**** Available data ****

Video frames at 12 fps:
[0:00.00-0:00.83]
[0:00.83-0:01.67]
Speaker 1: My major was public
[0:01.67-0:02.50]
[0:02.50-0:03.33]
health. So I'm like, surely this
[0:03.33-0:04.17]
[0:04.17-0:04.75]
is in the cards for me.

****
**** Available data ****

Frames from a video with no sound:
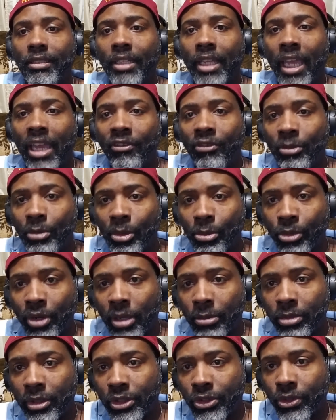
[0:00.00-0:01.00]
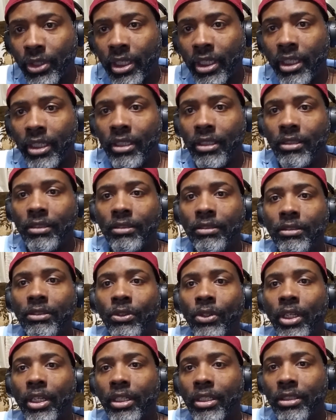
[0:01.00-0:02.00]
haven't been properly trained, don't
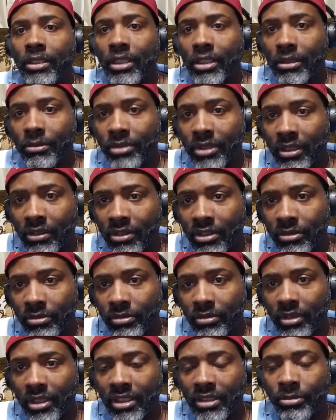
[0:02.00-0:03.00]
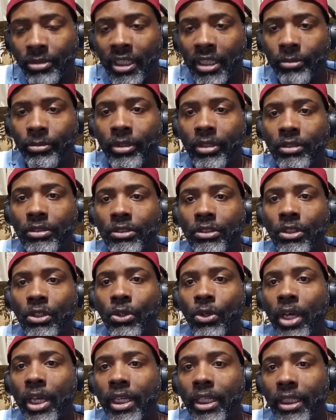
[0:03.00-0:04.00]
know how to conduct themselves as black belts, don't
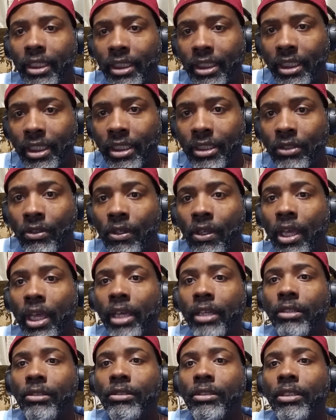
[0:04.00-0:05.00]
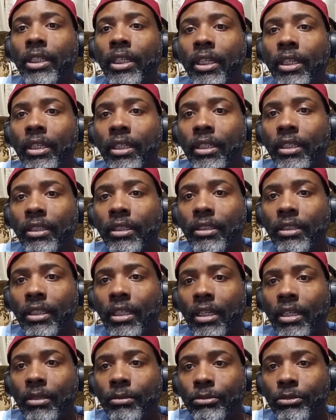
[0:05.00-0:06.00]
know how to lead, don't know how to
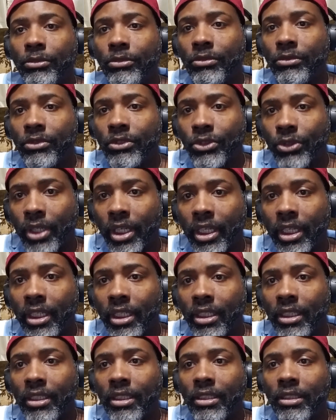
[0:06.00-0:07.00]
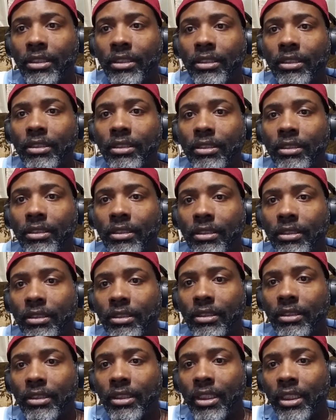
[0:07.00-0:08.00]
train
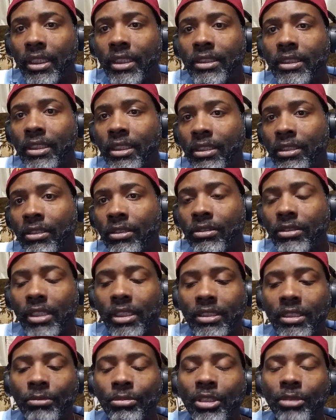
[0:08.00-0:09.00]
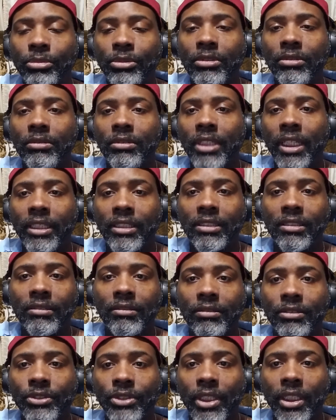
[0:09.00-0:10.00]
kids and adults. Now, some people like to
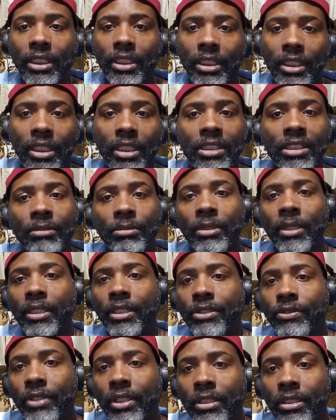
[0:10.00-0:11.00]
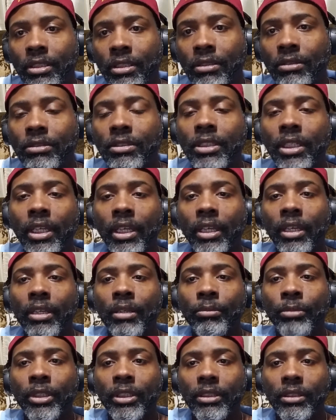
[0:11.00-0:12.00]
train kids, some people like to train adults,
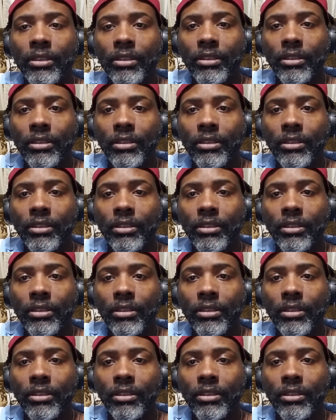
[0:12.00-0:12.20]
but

****
**** Available data ****

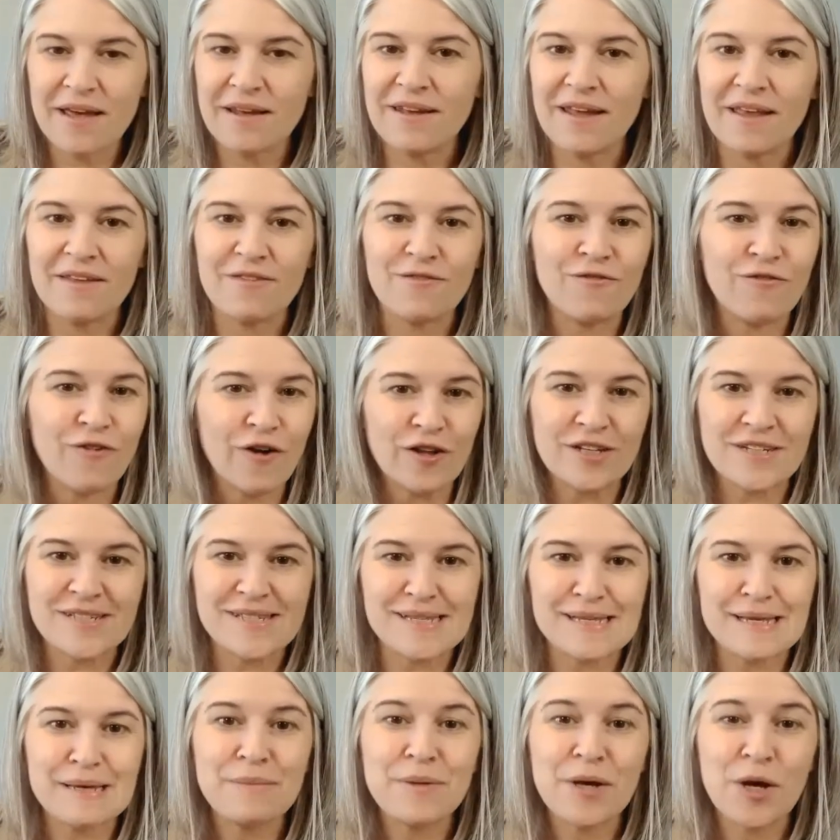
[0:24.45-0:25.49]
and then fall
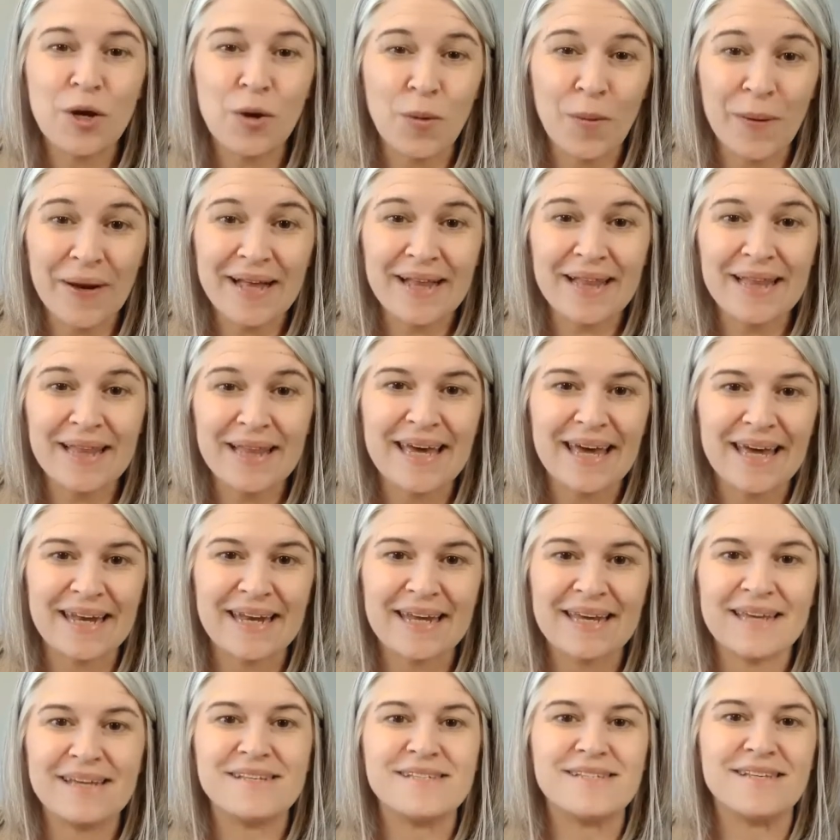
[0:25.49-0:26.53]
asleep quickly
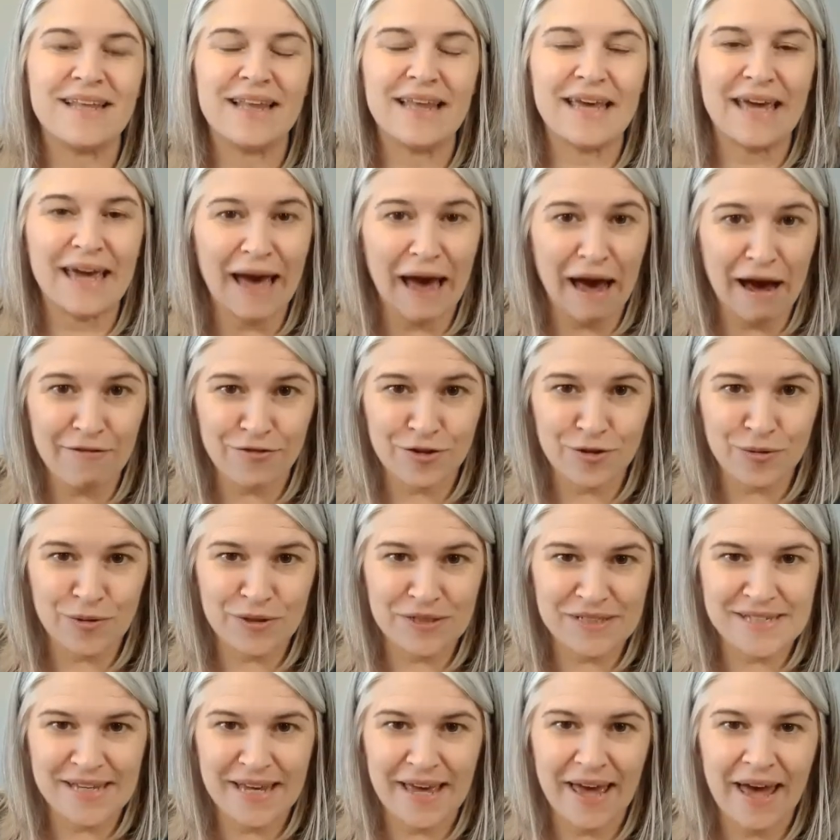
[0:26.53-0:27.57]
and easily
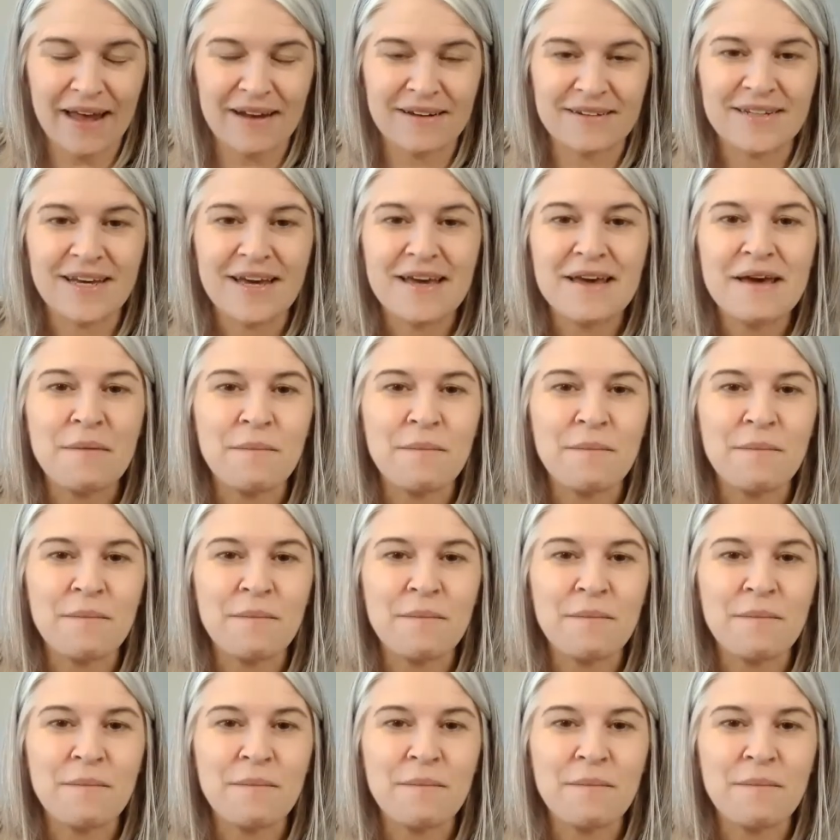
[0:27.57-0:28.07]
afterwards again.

****

Your answer must be the exact lines from the records above, from the one containing "[0:00.00-0:01.00]" through the one containing "[0:10.00-0:11.00]", both included, with every picture left out.

**Output of the task:**
[0:00.00-0:01.00]
[0:01.00-0:02.00]
haven't been properly trained, don't
[0:02.00-0:03.00]
[0:03.00-0:04.00]
know how to conduct themselves as black belts, don't
[0:04.00-0:05.00]
[0:05.00-0:06.00]
know how to lead, don't know how to
[0:06.00-0:07.00]
[0:07.00-0:08.00]
train
[0:08.00-0:09.00]
[0:09.00-0:10.00]
kids and adults. Now, some people like to
[0:10.00-0:11.00]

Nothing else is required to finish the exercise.